Un mese dopo la chiusura dell'impianto di cracking di Eni Versalis e dell'annuncio di vendita del capannone sindacale al Comune di Venezia, i lavoratori del Petrolchimico veneziano sono ancora in presidio, in attesa di risposte da parte dell'amministrazione della città lagunare. Da 30 giorni chiedono al sindaco, Luigi Brugnaro, un protocollo per chiarire quale sarà l'utilizzo futuro di una struttura storica per i lavoratori e per tutta Marghera.
Per decenni il Capanòn è stato il simbolo delle lotte operaie di questo territorio. Conquistato con gli scioperi del 1971, qui si riunivano i consigli di fabbrica e i lavoratori, si svolgevano assemblee e spettacoli. Si andava ad ascoltare le parole di giganti della politica come Sandro Pertini ed Enrico Berlinguer o i segretari generali della Cgil degli ultimi cinquant'anni. Una struttura situata in un punto strategico, di fronte all’ingresso del Petrolchimico, precedentemente utilizzata come mensa, al cui interno, oggi è possibile trovare un patrimonio di testimonianze e di memoria che i sindacati intendono tutelare e preservare dalle speculazioni.
Se c'è una frase che ricorre tra gli operai in presidio è questa: "Tutto è sempre partito da qui. Ogni vertenza, ogni manifestazione, ogni azione di lotta. Qui si sono svolte discussioni epocali perché non sempre si era tutti d'accordo. Ma dal Capannone – con la C maiuscola – si usciva sempre con una sintesi". La vertenza con maggior risalto mediatico è quella che ha visto Nicoletta Zago, ex delegata sindacale della Vinyls, salire con due compagni di lavoro su una torcia a 150 metri di altezza dopo l'annuncio di chiusura da parte dell'azienda.
"Nel 2010 – racconta Nicoletta – proprio qui abbiamo deciso di occupare le fiaccole del petrolchimico.
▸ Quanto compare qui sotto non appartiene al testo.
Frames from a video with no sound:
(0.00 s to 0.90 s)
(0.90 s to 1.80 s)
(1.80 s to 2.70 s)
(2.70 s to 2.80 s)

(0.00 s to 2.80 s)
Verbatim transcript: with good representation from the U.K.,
Ci siamo piazzati su una piattaforma con una piccola tenda e tre sacchi a pelo. Siamo rimasti lì per svariate notti. Ci dividevano dal suolo 440 gradini. Confesso che il freddo era tanto: nevicava e di notte la temperatura scendeva fino a -10°C". Ma non è l'unica testimonianza. Un altro lavoratore, Dario Seccarello, racconta la sua prima volta al Capannone: era il 1986 e c'era così tanta gente che non sono nemmeno riuscito a entrare e ho seguito l'assemblea da fuori.
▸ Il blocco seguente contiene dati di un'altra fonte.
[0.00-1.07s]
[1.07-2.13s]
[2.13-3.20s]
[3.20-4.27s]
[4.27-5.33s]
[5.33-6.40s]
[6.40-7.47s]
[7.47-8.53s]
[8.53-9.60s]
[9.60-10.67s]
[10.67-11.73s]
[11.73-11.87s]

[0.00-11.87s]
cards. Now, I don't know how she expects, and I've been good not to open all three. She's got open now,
All'inizio degli anni ottanta il Capannone è stato il simbolo della lotta del movimento operaio al terrorismo. Il 5 luglio del 1981 veniva fatto ritrovare a pochi passi dalla Montedison il corpo del direttore generale dell'epoca, Giuseppe Taliercio, ucciso dalle Brigate Rosse. Proprio qui i lavoratori hanno deciso di fare fronte comune contro la barbarie.
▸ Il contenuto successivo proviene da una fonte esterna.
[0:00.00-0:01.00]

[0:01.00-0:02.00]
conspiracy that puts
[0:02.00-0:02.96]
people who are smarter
"La vertenza per il Capannone è lo specchio delle lotte che da anni portiamo avanti per il futuro di Porto Marghera" spiegano i lavoratori. Davide Camuccio, segretario generale della Filctem Cgil Venezia, assicura che da qui nessuno si sposterà fino a quando il Comune non deciderà di convocare i sindacati. Per il leader della Camera del lavoro, Ugo Agiollo, proprio nel Capannone dovranno essere discusse e verificate tutte le iniziative per il futuro industriale del polo chimico. Un futuro nel quale rilanciare le produzioni che oggi rischiano di lasciare spazio al nulla".